Small FPGA things: spram

Until now the central fetch-decode-execute cycle of the cpu contained a lot of wait cycles. It looked like this (where ip1 is r[15]+1):


case(state)
    FETCH1  :   begin
                    r[0] <= 0;
                    r[1] <= 1;
                    r[13][31] <= 1; // force the always on bit
                    mem_raddr <= ip;
                    state <= halted ? FETCH1 : FETCH2;
                end
    FETCH2  :   state <= FETCH3;
    FETCH3  :   begin
                    instruction[15:8] <= mem_data_out;
                    r[15] <= ip1;
                    state <= FETCH4;
                end
    FETCH4  :   begin
                    mem_raddr <= ip;
                    state <= FETCH5;
                end
    FETCH5  :   state <= FETCH6;
    FETCH6  :   begin
                    instruction[7:0] <= mem_data_out;
                    r[15] <= ip1;
                    ...

So between every assignment to the mem_raddr register (in state FETCH1 and FETCH4) and the retrieval of the byte from the mem_data_out register (in state FETCH3 and FETCH6) we had a wait cycle.
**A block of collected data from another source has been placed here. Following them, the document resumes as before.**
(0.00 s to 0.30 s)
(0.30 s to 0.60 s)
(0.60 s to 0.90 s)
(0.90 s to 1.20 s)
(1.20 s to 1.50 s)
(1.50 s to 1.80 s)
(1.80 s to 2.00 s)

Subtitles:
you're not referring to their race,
Now it is true that for the ice40 BRAM there needs to be two clock cycles between setting the address and reading the byte, but we can already set the new address in the next cycle, allowing us to read a byte every clock cycle once we set the initial address.
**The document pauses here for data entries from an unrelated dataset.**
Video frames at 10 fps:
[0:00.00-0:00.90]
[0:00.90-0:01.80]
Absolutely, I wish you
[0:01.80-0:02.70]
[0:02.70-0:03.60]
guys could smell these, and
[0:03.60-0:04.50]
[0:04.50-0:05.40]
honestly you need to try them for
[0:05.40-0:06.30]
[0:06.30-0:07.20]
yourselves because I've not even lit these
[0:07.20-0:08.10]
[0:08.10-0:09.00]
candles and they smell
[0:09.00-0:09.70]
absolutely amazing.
This alternative approach looks like this:


case(state)
    FETCH1  :   begin
                    r[0] <= 0;
                    r[1] <= 1;
                    r[13][31] <= 1; // force the always on bit
                    mem_raddr <= ip;
                    state <= halted ? FETCH1 : FETCH2;
                end
    FETCH2  :   begin
                    state <= FETCH3;
                    r[15] <= ip1;
                    mem_raddr <= ip1;
                    end
    FETCH3  :   begin
                    instruction[15:8] <= mem_data_out;
                    state <= FETCH4;
                end
    FETCH4  :   begin
                    instruction[7:0] <= mem_data_out;
                    r[15] <= ip1;
                    ...

So we set the address in states FETCH1 and FETCH2 and read the corresponding bytes in states FETCH3 and FETCH4 respectively, saving us 2 clock cycles for every instruction. Since the most used instructions took 8 cycles and now 6, this is a reduction of 25%. Not bad I think.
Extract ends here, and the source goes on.